## TASK DETAILS
Pull out every line below containing the word "video".

━━━━━━━━━━━━━━━━

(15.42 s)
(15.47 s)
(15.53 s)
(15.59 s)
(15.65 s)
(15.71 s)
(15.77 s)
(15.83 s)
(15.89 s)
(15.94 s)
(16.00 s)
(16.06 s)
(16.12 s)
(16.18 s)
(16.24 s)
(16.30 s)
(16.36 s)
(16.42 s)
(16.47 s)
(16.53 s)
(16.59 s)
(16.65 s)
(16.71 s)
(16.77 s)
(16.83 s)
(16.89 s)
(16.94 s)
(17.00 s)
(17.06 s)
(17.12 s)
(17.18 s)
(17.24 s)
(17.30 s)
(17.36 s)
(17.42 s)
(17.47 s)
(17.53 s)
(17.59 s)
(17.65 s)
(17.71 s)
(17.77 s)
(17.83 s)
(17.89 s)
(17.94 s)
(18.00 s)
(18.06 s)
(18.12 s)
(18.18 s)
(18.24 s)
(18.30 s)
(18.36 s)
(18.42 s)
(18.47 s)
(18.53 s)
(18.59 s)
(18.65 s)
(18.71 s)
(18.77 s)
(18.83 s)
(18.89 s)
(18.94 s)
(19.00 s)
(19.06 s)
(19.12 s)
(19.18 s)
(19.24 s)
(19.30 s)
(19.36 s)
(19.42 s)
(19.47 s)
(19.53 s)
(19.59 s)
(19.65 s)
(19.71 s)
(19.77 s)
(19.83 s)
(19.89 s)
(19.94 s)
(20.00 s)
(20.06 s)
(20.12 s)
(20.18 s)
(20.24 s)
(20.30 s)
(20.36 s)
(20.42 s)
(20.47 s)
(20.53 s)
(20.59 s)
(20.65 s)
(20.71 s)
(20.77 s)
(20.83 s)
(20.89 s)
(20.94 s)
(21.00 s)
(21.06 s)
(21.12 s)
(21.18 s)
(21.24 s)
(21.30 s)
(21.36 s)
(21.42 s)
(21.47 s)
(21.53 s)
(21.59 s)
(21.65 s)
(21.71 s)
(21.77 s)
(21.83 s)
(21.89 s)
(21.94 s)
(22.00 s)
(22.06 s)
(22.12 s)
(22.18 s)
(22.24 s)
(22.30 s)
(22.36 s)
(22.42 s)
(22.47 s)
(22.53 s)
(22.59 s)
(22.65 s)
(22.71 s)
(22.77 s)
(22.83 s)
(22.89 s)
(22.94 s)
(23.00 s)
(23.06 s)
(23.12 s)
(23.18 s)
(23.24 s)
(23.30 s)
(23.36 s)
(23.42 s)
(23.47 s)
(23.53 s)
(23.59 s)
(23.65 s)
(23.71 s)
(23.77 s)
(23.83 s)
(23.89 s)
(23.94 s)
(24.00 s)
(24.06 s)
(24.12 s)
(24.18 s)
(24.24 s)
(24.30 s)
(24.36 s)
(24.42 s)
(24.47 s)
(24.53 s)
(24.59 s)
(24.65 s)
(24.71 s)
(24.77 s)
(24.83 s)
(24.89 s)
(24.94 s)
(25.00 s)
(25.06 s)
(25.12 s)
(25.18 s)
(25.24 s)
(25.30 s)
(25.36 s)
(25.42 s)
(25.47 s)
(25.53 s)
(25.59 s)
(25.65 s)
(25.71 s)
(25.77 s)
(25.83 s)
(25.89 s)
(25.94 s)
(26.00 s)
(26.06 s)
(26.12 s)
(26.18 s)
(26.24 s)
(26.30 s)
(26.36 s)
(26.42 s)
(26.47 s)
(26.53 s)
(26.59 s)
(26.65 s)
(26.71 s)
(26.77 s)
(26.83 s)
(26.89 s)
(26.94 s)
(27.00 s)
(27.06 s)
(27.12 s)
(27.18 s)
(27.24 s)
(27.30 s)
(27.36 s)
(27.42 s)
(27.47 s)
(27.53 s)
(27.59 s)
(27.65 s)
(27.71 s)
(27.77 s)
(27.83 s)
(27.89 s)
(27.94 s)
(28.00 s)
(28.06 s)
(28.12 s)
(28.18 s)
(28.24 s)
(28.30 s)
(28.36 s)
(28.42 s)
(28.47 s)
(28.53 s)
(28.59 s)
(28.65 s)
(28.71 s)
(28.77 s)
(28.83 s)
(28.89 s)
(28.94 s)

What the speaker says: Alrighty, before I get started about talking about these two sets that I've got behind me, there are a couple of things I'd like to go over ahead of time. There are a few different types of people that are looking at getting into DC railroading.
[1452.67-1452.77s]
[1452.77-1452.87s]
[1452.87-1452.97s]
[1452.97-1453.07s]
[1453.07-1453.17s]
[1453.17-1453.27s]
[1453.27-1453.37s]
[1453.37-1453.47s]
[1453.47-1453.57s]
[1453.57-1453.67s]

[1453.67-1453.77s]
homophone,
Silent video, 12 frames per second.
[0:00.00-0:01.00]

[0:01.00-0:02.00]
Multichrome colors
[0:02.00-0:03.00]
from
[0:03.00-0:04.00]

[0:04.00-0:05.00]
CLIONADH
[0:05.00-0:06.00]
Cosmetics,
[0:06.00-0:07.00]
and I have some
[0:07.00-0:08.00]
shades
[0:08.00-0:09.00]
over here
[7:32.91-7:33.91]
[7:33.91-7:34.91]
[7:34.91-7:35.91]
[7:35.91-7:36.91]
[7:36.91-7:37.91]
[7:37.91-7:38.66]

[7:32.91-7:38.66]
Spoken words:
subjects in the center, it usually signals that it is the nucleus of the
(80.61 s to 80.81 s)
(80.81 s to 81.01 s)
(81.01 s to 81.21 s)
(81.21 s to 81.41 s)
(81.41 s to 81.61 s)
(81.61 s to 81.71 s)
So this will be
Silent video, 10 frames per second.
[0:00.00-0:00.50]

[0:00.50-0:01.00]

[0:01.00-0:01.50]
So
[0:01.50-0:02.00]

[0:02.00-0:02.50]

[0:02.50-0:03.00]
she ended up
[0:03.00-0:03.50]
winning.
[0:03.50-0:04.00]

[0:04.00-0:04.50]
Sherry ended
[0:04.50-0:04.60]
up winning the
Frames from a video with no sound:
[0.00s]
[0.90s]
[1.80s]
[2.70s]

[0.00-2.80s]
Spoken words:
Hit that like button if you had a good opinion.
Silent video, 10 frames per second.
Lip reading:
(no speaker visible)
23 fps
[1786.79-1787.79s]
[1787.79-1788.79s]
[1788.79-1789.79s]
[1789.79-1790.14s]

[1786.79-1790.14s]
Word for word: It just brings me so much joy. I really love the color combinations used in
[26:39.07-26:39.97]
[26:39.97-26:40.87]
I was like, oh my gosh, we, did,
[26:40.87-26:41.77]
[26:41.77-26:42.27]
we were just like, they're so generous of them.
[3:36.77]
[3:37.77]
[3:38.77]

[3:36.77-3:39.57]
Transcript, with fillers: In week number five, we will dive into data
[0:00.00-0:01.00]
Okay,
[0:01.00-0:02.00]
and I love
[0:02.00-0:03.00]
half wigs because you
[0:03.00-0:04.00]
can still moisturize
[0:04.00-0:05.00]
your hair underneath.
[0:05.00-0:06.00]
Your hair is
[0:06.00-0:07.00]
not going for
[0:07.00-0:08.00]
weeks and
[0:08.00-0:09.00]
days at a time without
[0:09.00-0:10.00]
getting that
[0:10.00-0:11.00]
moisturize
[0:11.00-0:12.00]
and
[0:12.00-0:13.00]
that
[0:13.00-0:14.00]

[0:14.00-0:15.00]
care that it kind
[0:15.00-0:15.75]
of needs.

━━━━━━━━━━━━━━━━

## THE ANSWER
Silent video, 12 frames per second.
Silent video, 10 frames per second.
Frames from a video with no sound:
Silent video, 10 frames per second.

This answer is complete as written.